## [WHAT TO DO]
Among the entries below, the lines from the one with "[00:00:00.88]" up to and including the one with "[00:00:02.08]" are to be restated exactly, without pictures.

## [DATASET EXTRACT]
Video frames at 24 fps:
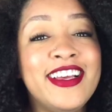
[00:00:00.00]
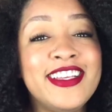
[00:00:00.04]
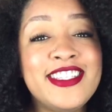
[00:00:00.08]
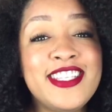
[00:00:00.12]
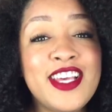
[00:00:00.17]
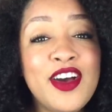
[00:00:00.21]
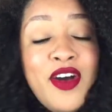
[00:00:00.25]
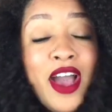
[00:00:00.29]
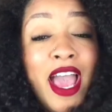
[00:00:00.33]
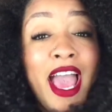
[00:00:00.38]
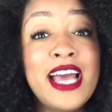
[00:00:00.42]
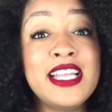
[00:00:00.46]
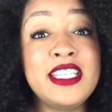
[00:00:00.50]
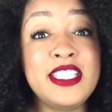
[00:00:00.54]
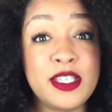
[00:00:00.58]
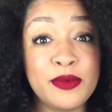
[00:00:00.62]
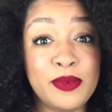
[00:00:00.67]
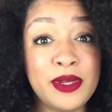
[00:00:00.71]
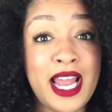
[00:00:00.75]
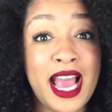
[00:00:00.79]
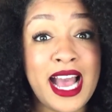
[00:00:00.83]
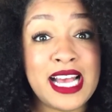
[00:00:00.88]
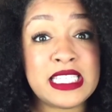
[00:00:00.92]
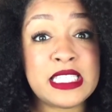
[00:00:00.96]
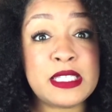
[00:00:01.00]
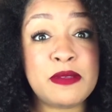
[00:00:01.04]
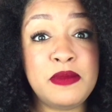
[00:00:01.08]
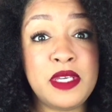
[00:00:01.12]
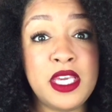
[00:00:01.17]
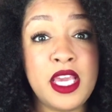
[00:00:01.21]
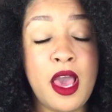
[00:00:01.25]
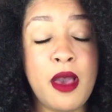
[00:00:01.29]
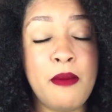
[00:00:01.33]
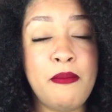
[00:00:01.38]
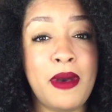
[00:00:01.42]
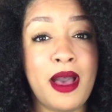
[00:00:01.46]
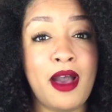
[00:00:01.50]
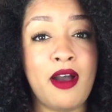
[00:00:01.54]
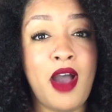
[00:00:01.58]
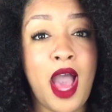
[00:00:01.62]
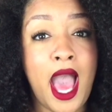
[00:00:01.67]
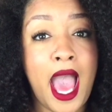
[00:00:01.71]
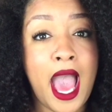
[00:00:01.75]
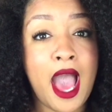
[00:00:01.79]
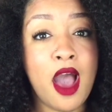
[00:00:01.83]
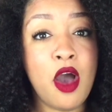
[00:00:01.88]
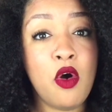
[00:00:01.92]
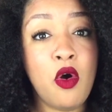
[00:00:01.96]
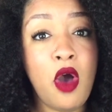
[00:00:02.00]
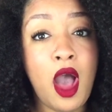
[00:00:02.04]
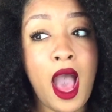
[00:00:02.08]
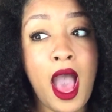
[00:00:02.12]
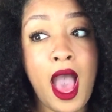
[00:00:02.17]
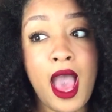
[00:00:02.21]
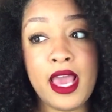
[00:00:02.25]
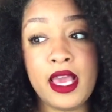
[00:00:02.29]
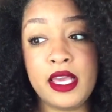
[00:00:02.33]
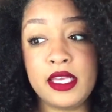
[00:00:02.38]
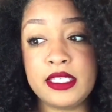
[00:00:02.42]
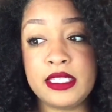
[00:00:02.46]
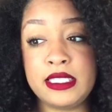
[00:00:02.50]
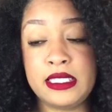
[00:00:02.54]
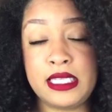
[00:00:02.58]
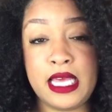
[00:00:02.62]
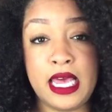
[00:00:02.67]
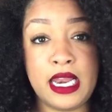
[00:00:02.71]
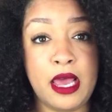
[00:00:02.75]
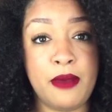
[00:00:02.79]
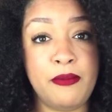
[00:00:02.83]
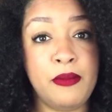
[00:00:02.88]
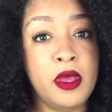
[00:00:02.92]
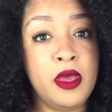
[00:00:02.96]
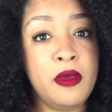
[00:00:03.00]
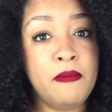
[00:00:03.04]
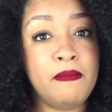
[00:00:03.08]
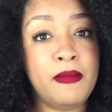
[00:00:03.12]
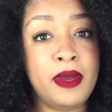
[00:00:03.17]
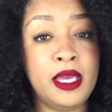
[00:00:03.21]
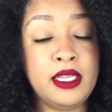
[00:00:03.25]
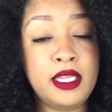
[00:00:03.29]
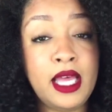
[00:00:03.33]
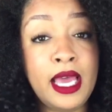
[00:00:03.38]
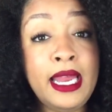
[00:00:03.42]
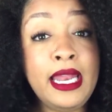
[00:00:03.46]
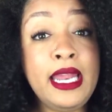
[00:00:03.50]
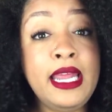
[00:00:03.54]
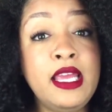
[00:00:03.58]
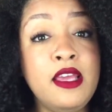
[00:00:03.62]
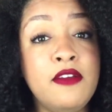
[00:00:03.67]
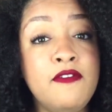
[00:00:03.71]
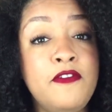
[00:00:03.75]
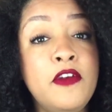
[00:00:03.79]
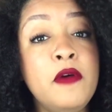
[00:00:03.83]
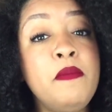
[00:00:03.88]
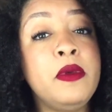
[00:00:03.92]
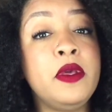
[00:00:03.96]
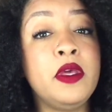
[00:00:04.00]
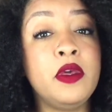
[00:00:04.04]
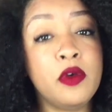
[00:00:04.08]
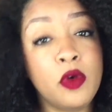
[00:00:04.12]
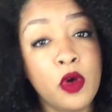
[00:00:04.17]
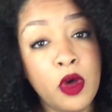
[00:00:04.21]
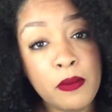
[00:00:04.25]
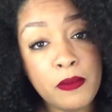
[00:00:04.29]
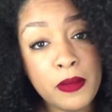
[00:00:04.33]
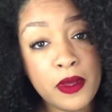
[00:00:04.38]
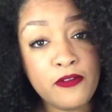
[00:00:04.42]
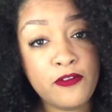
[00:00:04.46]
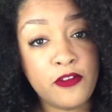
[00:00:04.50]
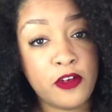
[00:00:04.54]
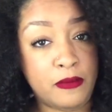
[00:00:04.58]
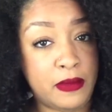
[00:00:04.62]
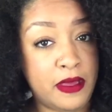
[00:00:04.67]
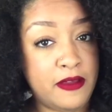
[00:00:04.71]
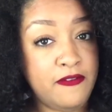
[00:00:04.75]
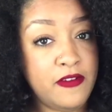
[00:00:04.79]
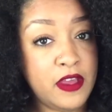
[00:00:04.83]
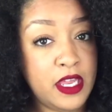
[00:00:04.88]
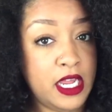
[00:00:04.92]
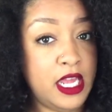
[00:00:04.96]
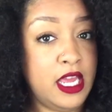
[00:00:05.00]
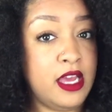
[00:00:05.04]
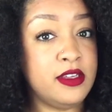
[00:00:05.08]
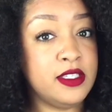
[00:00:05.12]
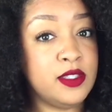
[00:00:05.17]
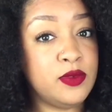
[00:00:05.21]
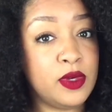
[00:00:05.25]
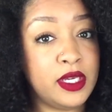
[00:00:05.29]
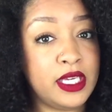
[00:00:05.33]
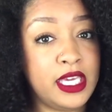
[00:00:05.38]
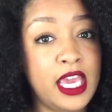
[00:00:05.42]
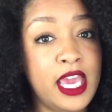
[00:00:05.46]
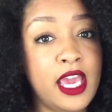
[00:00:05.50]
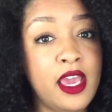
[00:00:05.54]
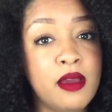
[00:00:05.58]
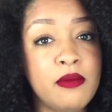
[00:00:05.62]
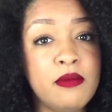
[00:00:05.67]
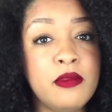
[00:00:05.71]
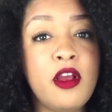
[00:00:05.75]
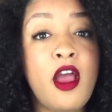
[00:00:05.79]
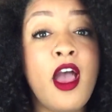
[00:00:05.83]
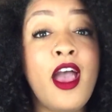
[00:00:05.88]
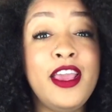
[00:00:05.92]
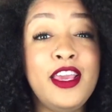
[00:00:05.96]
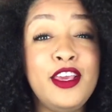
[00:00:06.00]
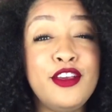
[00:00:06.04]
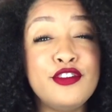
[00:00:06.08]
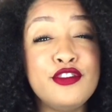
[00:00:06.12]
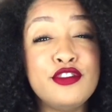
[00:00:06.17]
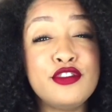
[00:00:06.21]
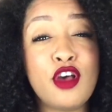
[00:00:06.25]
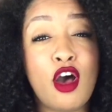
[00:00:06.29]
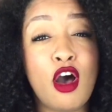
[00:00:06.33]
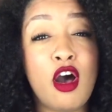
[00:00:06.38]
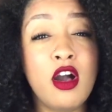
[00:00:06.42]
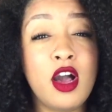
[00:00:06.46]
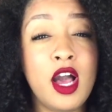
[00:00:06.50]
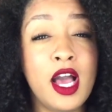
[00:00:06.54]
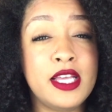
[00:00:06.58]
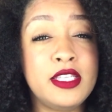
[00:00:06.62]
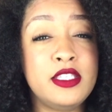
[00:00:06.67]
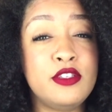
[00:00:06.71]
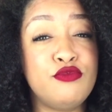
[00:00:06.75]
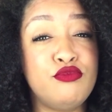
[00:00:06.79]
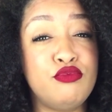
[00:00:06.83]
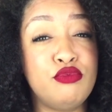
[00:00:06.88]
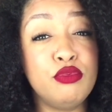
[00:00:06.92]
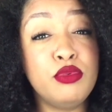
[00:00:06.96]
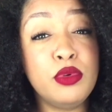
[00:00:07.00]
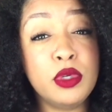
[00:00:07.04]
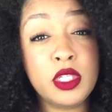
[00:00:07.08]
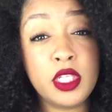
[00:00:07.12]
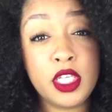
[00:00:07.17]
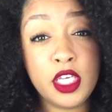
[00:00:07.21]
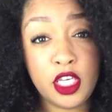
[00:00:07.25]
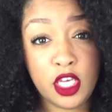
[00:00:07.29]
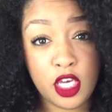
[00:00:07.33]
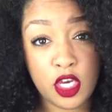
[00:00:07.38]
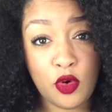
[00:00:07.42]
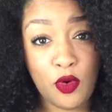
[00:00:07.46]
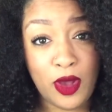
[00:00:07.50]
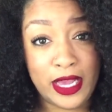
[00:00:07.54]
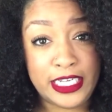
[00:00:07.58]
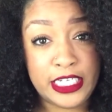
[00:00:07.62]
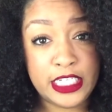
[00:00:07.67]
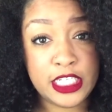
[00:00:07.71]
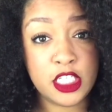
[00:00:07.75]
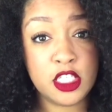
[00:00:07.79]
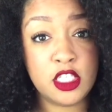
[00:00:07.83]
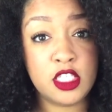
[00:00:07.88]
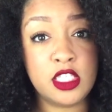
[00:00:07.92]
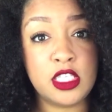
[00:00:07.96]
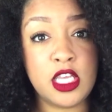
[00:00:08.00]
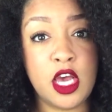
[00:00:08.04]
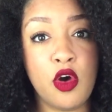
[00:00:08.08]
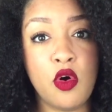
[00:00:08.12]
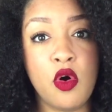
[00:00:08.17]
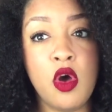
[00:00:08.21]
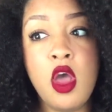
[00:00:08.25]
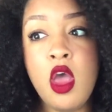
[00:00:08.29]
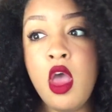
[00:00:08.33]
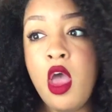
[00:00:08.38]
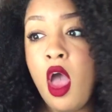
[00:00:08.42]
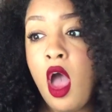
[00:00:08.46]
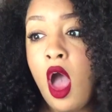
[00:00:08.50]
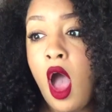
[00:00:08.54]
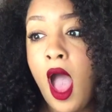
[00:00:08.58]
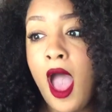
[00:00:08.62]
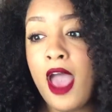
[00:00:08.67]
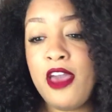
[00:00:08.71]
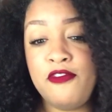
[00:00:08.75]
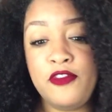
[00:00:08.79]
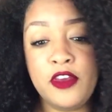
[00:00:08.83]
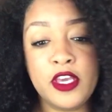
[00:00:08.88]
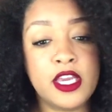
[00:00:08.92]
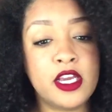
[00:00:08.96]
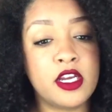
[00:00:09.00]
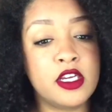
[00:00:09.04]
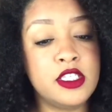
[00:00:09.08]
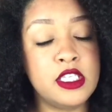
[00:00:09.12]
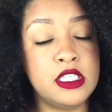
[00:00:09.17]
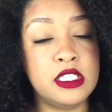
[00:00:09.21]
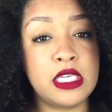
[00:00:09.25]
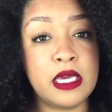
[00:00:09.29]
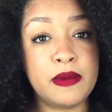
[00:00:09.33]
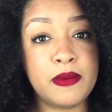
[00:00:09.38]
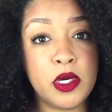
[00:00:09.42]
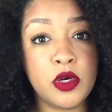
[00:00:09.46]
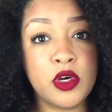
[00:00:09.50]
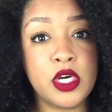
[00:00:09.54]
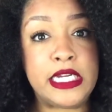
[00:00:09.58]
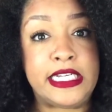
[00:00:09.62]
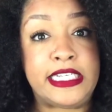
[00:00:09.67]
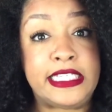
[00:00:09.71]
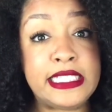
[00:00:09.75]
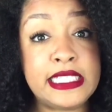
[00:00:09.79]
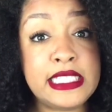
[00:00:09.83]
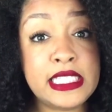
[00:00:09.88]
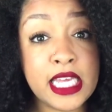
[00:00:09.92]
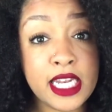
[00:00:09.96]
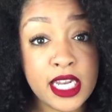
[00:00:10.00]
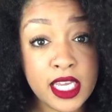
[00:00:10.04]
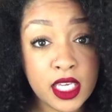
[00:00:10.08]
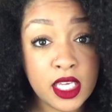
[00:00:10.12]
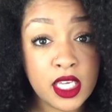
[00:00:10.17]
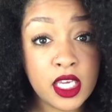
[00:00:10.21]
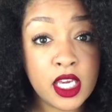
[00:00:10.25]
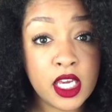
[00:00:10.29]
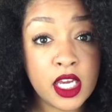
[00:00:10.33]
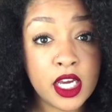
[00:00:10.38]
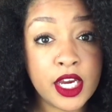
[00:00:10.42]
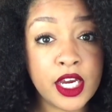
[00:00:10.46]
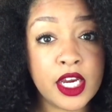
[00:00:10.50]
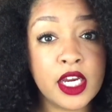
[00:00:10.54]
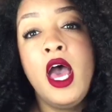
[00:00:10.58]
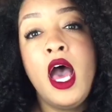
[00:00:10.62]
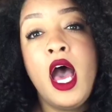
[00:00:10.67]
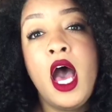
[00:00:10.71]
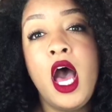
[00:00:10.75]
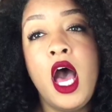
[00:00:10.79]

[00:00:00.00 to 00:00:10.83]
So I had someone ask me about how I set up my lighting and filming equipment for my videos, what camera I use, all kinds of really good questions. So I figure since I'm already sitting here,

## [RESULT BELOW]
[00:00:00.88]
[00:00:00.92]
[00:00:00.96]
[00:00:01.00]
[00:00:01.04]
[00:00:01.08]
[00:00:01.12]
[00:00:01.17]
[00:00:01.21]
[00:00:01.25]
[00:00:01.29]
[00:00:01.33]
[00:00:01.38]
[00:00:01.42]
[00:00:01.46]
[00:00:01.50]
[00:00:01.54]
[00:00:01.58]
[00:00:01.62]
[00:00:01.67]
[00:00:01.71]
[00:00:01.75]
[00:00:01.79]
[00:00:01.83]
[00:00:01.88]
[00:00:01.92]
[00:00:01.96]
[00:00:02.00]
[00:00:02.04]
[00:00:02.08]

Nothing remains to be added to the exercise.